WORK INSTRUCTION
Reproduce the listing exactly. Omit pictures.

---+---

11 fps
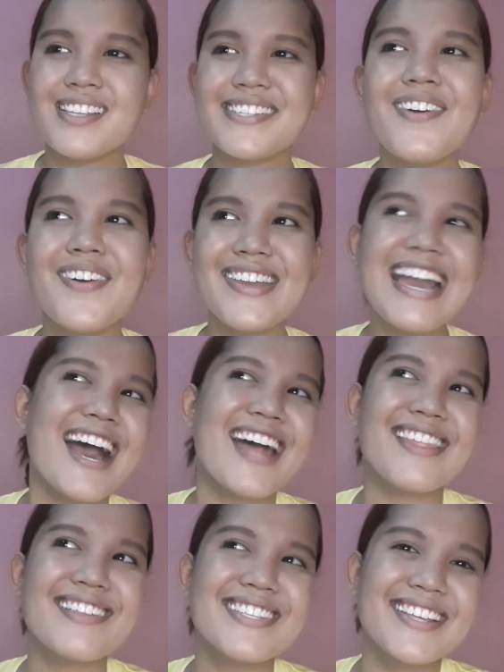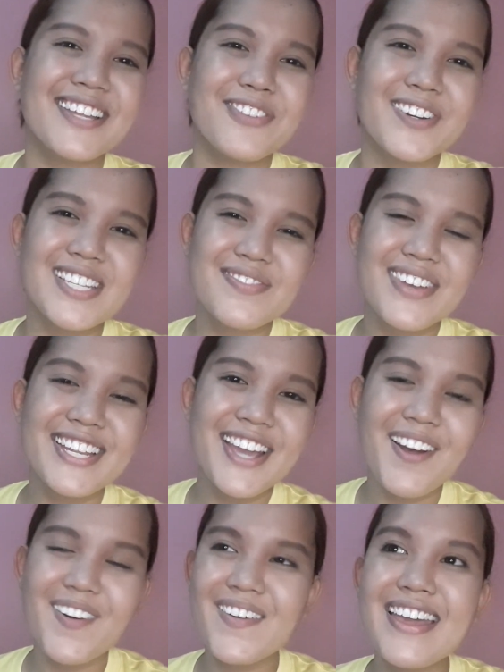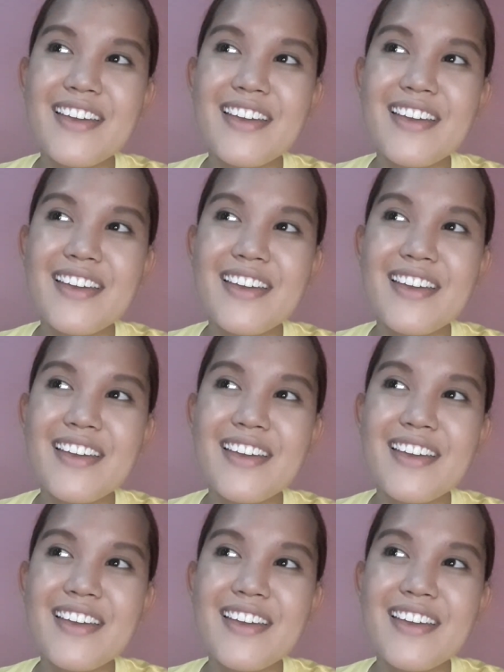So yeah, that's it for this video.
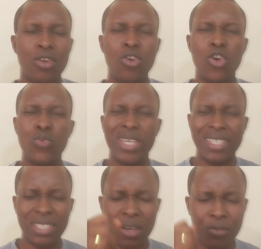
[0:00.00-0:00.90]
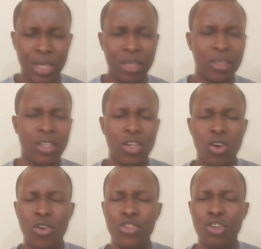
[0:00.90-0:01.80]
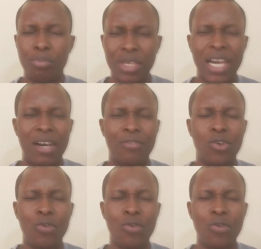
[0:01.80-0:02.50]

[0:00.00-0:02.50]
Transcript: God will intervene on your behalf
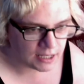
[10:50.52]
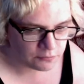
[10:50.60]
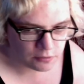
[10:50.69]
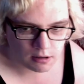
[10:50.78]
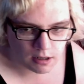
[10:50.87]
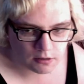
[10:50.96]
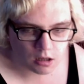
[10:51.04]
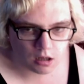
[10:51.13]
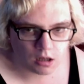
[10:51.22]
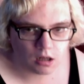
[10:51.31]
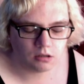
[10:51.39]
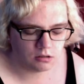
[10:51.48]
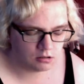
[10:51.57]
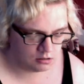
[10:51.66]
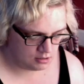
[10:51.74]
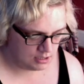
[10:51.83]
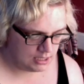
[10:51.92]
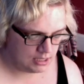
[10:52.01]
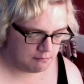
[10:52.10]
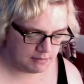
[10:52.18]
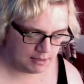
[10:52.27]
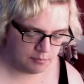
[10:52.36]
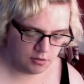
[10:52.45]
far I've got on
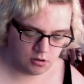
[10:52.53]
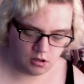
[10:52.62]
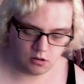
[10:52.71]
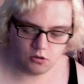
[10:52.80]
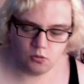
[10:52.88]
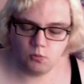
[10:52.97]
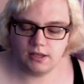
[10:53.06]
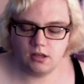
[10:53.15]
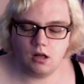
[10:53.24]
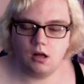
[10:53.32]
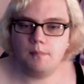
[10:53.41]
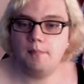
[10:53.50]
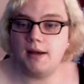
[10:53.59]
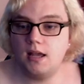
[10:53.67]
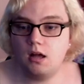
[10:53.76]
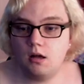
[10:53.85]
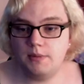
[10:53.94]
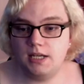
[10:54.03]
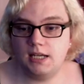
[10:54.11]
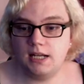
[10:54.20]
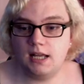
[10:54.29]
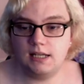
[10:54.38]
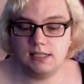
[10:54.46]
my book on Wicca by Harmony
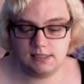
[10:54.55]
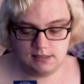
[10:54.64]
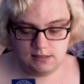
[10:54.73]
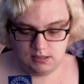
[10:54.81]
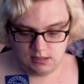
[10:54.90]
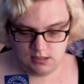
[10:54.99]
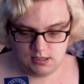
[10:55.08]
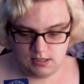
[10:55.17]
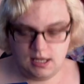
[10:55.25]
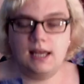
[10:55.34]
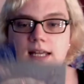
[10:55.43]
Nice. I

---+---

RESULT OF THIS TASK
11 fps
So yeah, that's it for this video.
[0:00.00-0:00.90]
[0:00.90-0:01.80]
[0:01.80-0:02.50]

[0:00.00-0:02.50]
Transcript: God will intervene on your behalf
[10:50.52]
[10:50.60]
[10:50.69]
[10:50.78]
[10:50.87]
[10:50.96]
[10:51.04]
[10:51.13]
[10:51.22]
[10:51.31]
[10:51.39]
[10:51.48]
[10:51.57]
[10:51.66]
[10:51.74]
[10:51.83]
[10:51.92]
[10:52.01]
[10:52.10]
[10:52.18]
[10:52.27]
[10:52.36]
[10:52.45]
far I've got on
[10:52.53]
[10:52.62]
[10:52.71]
[10:52.80]
[10:52.88]
[10:52.97]
[10:53.06]
[10:53.15]
[10:53.24]
[10:53.32]
[10:53.41]
[10:53.50]
[10:53.59]
[10:53.67]
[10:53.76]
[10:53.85]
[10:53.94]
[10:54.03]
[10:54.11]
[10:54.20]
[10:54.29]
[10:54.38]
[10:54.46]
my book on Wicca by Harmony
[10:54.55]
[10:54.64]
[10:54.73]
[10:54.81]
[10:54.90]
[10:54.99]
[10:55.08]
[10:55.17]
[10:55.25]
[10:55.34]
[10:55.43]
Nice. I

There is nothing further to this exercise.